Ketua Badan Riset dan Inovasi Strategis Partai Demokrat Ahmad Khoirul Umam menilai putusan Mahkamah Konstitusi ihwal pemisahan pemilu nasional dan daerah berpotensi memicu perpanjangan siklus ketegangan politik.
Dia mengatakan, penyelenggaraan pemilu yang tidak lagi serentak akan membuat suasana kompetisi berlangsung lebih panjang dan berpotensi mengganggu stabilitas sosial, politik, dan pemerintahan.
“Ketidaksinkronan pelantikan pejabat juga menimbulkan masalah koordinasi dalam perumusan dan pelaksanaan kebijakan lintas level,” kata Umam dalam keterangan tertulisnya pada Sabtu, 21 Juni 2025.
Dia melanjutkan, putusan ini juga memunculkan fragmentasi siklus politik nasional dan daerah. Sebab, selama ini calon anggota legislatif di tingkat nasional dan daerah kerap bekerja sama dalam konteks menggarap basis konstituen di masing-masing daerah pemilihan.
Dengan adanya pemisahan, kata dia, maka para caleg di tingkat nasional akan bekerja lebih keras untuk menjangkau basis pemilih di daerah lantaran tidak lagi memiliki kerja sama dengan caleg di daerah yang notabene memiliki dukungan mengakar mesin partai. “Ini bisa menciptakan politik biaya tinggi,” ujar Umam.
Putusan tersebut juga berpotensi memperdalam garis pemisah koordinatif antara pusat dan daerah. Sebab, corak federalisme akan menguat di daerah karena terdorong dinamika politik lokal.
“Sehingga perlu ada kebijakan transisisonal yang menjamin kohesivitas sistem pemerintahan nasional secara keseluruhan,” ucap Umam.
Kendati begitu, Umam mengatakan, Partai Demokrat menghormati putusan Mahkamah dengan alasan mengurangi kompleksitas pemilu serentak yang dapat berimplikasi positif dalam menjadikan sistem kaderisasi partai lebih terstruktur, hingga pendekatan kepada basis pemilih berjalan lebih adaptif.
Adapun Mahkamah mengabulkan perkara Nomor 135/PUU-XXII/2024 yang diajukan Perkumpulan untuk Pemilu dan Demokrasi atau Perludem.
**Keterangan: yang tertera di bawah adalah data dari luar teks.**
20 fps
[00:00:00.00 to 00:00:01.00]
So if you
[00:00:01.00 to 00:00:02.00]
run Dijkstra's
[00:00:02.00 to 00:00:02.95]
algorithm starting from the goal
Perkara ini menguji formil UU Pemilu dan UU Pilkada.
Dalam pertimbangannya, Hakim Konstitusi Saldi Isra mengatakan, tahapan pemilihan yang berdekatan menyebabkan minimnya waktu bagi masyarakat untuk menilai kinerja pemerintahan, baik dari unsur eksektif maupun calon anggota legislatif.
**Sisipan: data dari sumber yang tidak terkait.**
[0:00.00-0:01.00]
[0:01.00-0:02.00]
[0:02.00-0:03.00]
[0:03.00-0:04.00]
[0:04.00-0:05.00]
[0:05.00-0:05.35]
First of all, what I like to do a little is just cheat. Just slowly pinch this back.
Saldi melanjutkan, pemilu nasional yang berdekatan waktu penyelenggaraannya dengan pilkada akan menyebabkan masalah pembangunan di daerah tenggelam oleh isu nasional.
“Di tengah isu dan masalah pembangunan yang ditawarkan oleh para kandidat yang tengah bersaing untuk mendapatkan posisi politik di tingkat pusat harus tetap utama,” kata Guru besar Hukum Tata Negara Universitas Andalas itu.
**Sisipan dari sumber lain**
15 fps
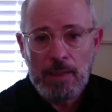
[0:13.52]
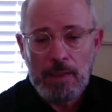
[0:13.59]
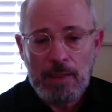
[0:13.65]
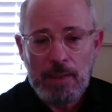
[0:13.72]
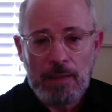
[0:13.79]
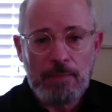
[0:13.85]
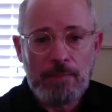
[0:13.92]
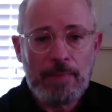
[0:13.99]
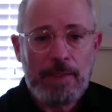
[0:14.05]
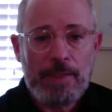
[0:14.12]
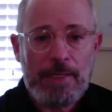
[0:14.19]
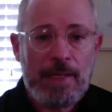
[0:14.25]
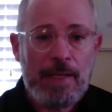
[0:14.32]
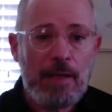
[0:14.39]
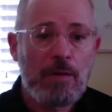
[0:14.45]
uh, and
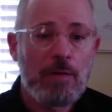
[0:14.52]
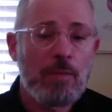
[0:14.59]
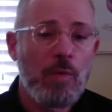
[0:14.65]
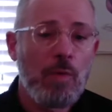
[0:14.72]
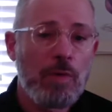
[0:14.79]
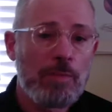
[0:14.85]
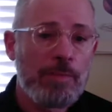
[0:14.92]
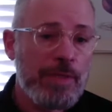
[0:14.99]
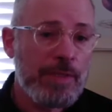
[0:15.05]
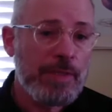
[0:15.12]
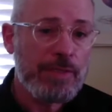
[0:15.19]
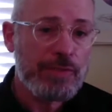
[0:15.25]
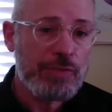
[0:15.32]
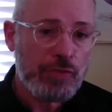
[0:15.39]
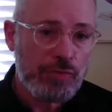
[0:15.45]
how
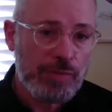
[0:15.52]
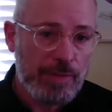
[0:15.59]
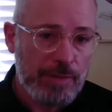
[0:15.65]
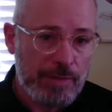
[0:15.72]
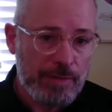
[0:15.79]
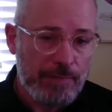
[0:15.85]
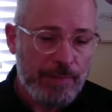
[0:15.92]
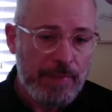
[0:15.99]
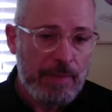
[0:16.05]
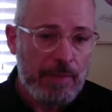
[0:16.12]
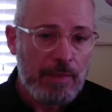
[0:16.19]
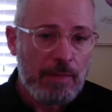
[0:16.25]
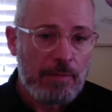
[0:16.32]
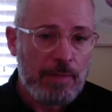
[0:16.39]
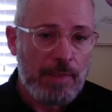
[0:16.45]
autoimmunity is triggered,
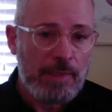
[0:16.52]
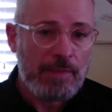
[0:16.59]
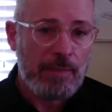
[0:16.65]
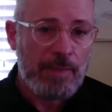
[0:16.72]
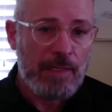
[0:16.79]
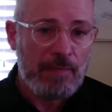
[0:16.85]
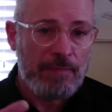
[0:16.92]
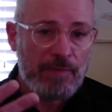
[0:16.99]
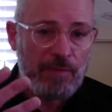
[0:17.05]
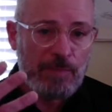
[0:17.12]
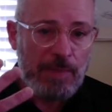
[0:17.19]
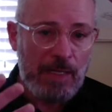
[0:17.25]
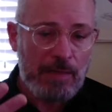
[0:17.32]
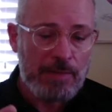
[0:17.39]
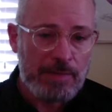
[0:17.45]
right? That we have these
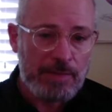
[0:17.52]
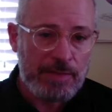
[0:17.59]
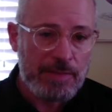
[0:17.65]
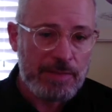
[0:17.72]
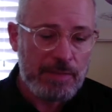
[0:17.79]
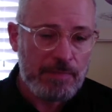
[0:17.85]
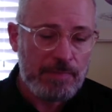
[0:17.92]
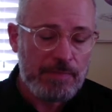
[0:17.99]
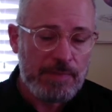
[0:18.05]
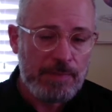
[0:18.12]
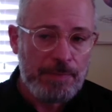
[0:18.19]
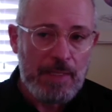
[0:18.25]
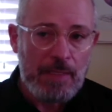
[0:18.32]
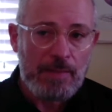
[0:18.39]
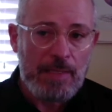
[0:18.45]
barrier systems
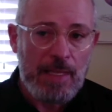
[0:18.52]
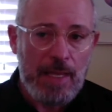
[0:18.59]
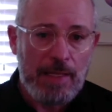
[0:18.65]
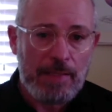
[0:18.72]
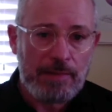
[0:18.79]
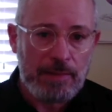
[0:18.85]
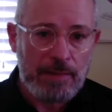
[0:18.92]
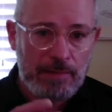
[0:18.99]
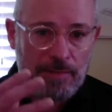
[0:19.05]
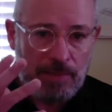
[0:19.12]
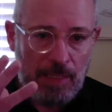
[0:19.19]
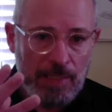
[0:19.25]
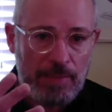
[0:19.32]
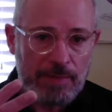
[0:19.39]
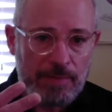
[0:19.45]
that, you know,
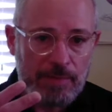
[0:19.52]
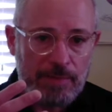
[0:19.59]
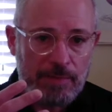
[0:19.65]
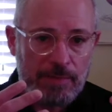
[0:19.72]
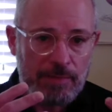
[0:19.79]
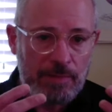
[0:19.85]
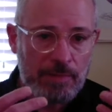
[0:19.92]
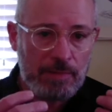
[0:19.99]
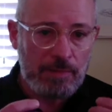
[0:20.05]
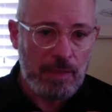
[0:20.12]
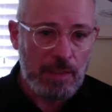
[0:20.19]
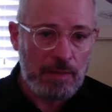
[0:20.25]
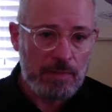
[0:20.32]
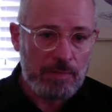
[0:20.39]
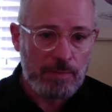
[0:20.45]
sinuses, the
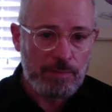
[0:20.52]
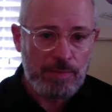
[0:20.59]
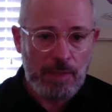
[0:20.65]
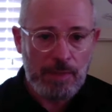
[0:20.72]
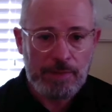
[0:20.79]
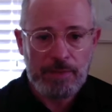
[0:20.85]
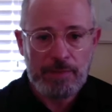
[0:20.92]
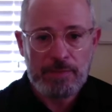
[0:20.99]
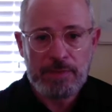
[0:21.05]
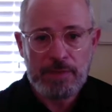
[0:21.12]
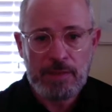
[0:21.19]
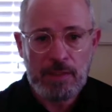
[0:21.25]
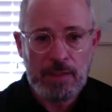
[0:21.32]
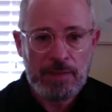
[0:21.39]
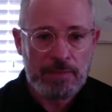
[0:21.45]
lungs, the bronchioles, the
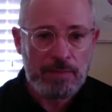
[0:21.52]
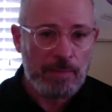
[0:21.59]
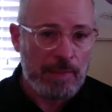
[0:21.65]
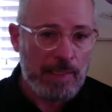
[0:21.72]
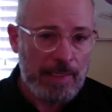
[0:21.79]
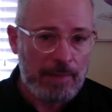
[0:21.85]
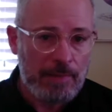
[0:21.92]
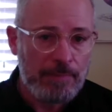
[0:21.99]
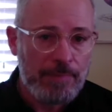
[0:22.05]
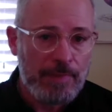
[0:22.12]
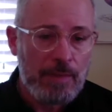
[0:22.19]
gut, and the bladder,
Syahdan, kata dia, tahapan pemilu nasional atau daerah yang berada dalam rentang waktu kurang dari 1 tahun dengan pilkada berimplikasi pada stabilitas partai politik.
Implikasi ini dikhawatirkan menyebabkan partai kehilangan kemampuan untuk mempersiapkan kader yang kompeten untuk mengikuti kontestasi.
Hakim konstitusi Arief Hidayat menambahkan, pemilu serentak juga menyebabkan partai politik mudah terjebak dalam pragmatisme dibanding keinginan menjaga idealisme dan ideologi.
Partai, kata dia, juga dinilai tidak memiliki waktu yang cukup untuk merekrut calon anggota legislatif untuk tiga level sekaligus, apalagi bagi partai politik yang juga harus mempersiapkan kadernya untuk berkontestasi dalam pemilu.
“Itu menyebabkan perekrutan untuk pencalonan jabatan-jabatan politik dalam pemilihan umum membuka lebar peluang yang didasarkan pada sifat transaksional,” kata dia.